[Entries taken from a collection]
════════════════

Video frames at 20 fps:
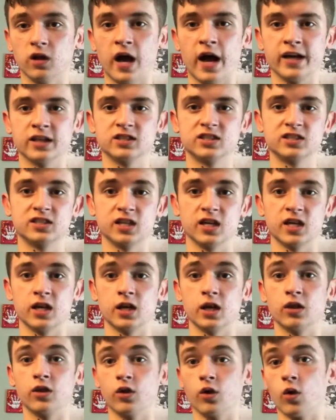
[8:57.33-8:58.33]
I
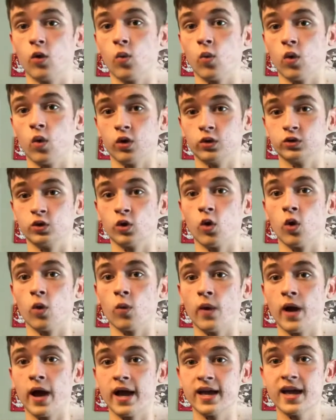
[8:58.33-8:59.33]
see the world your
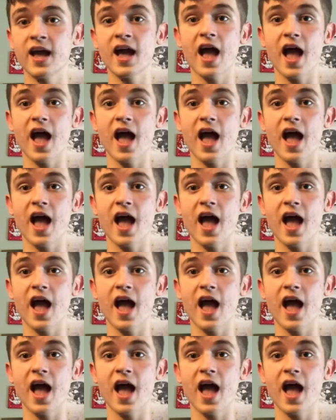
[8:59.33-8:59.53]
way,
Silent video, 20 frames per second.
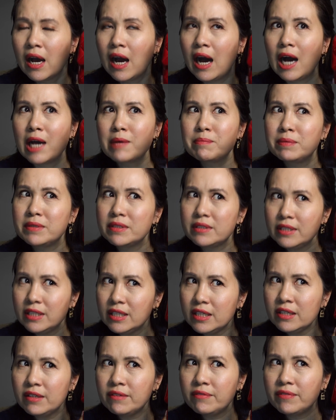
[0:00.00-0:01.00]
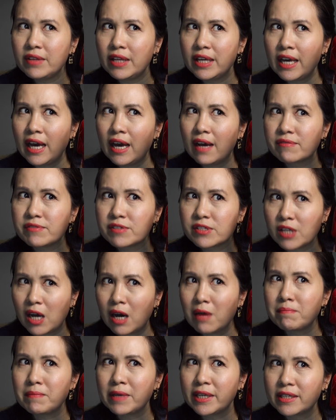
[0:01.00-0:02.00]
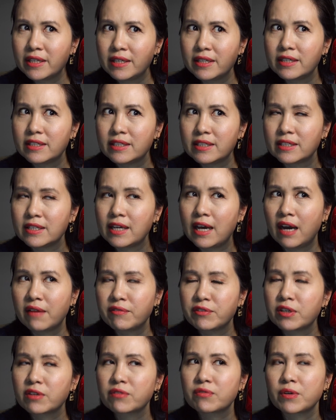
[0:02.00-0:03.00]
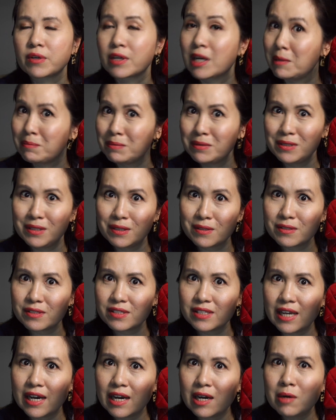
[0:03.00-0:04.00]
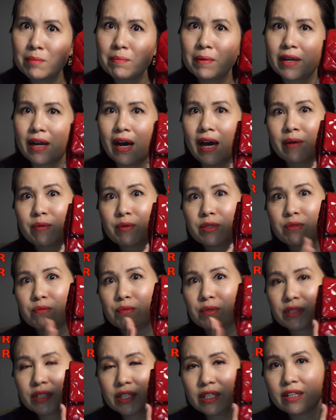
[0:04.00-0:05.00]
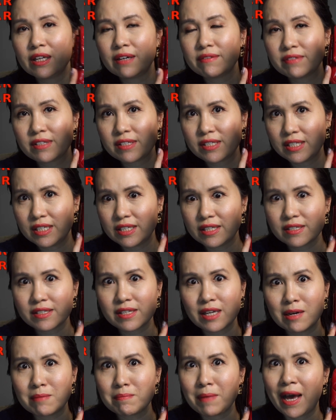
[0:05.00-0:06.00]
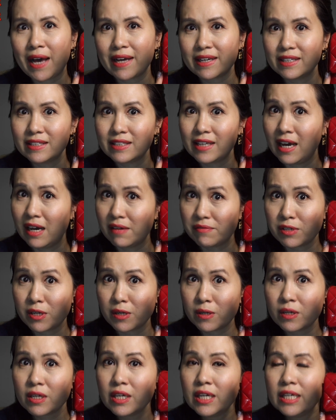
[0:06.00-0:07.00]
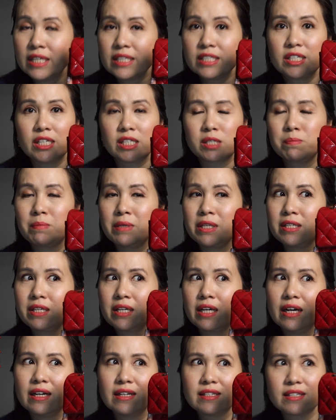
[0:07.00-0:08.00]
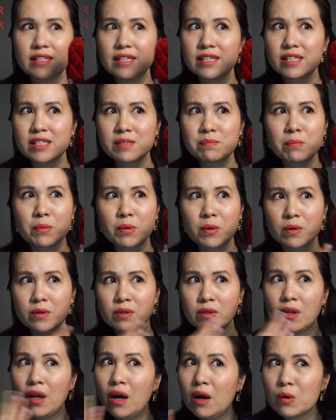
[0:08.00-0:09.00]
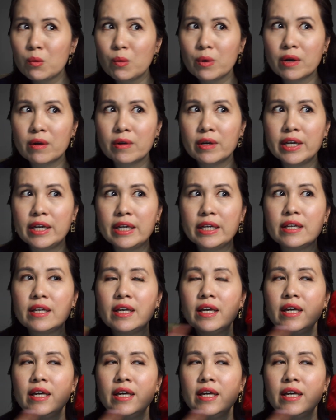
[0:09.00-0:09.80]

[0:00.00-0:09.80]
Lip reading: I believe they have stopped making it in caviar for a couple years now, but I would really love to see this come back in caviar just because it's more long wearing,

════════════════

Repeat, exactly and in full, every entry in the data, but not the pictures.

Video frames at 20 fps:
[8:57.33-8:58.33]
I
[8:58.33-8:59.33]
see the world your
[8:59.33-8:59.53]
way,
Silent video, 20 frames per second.
[0:00.00-0:01.00]
[0:01.00-0:02.00]
[0:02.00-0:03.00]
[0:03.00-0:04.00]
[0:04.00-0:05.00]
[0:05.00-0:06.00]
[0:06.00-0:07.00]
[0:07.00-0:08.00]
[0:08.00-0:09.00]
[0:09.00-0:09.80]

[0:00.00-0:09.80]
Lip reading: I believe they have stopped making it in caviar for a couple years now, but I would really love to see this come back in caviar just because it's more long wearing,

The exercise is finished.